Each entry should be set down again verbatim, with the images omitted.

Collected data entries:
>>>>

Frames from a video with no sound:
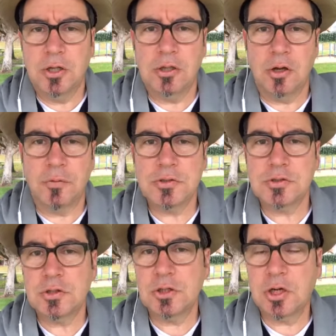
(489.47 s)
This is
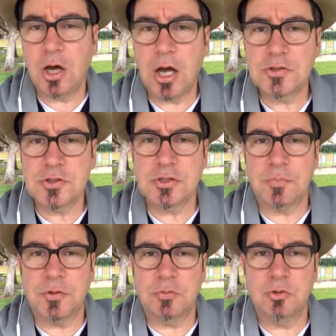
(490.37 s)
going to cost us
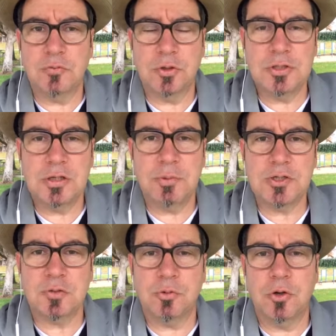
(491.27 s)
something to move to a
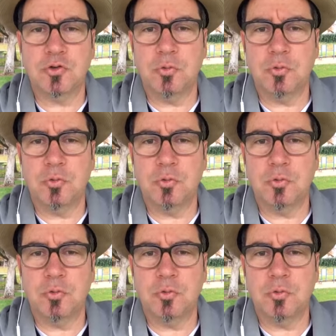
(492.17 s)
team-based approach.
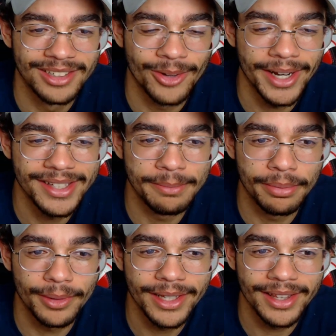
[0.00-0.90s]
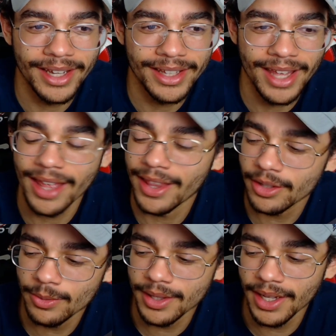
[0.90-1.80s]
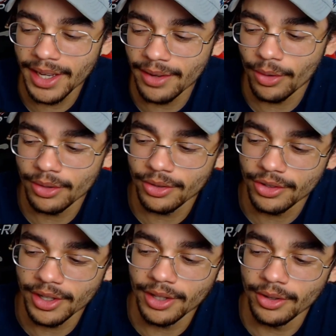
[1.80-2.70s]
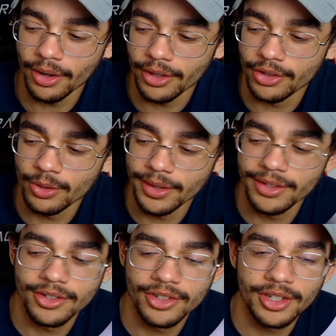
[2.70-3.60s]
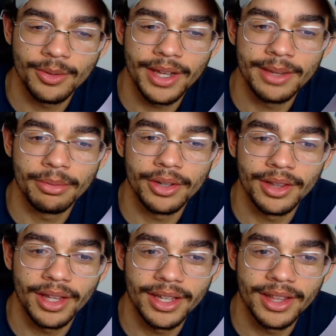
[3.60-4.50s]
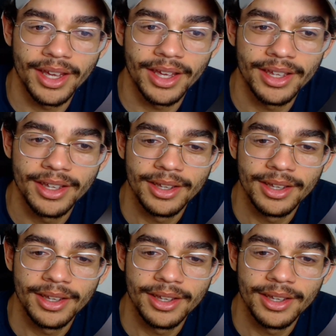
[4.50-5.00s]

Why does he breathe like that? That's one thing I never understood either on the toys and shit, why he breathed like that.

<<<<

__Result__:
Frames from a video with no sound:
(489.47 s)
This is
(490.37 s)
going to cost us
(491.27 s)
something to move to a
(492.17 s)
team-based approach.
[0.00-0.90s]
[0.90-1.80s]
[1.80-2.70s]
[2.70-3.60s]
[3.60-4.50s]
[4.50-5.00s]

Why does he breathe like that? That's one thing I never understood either on the toys and shit, why he breathed like that.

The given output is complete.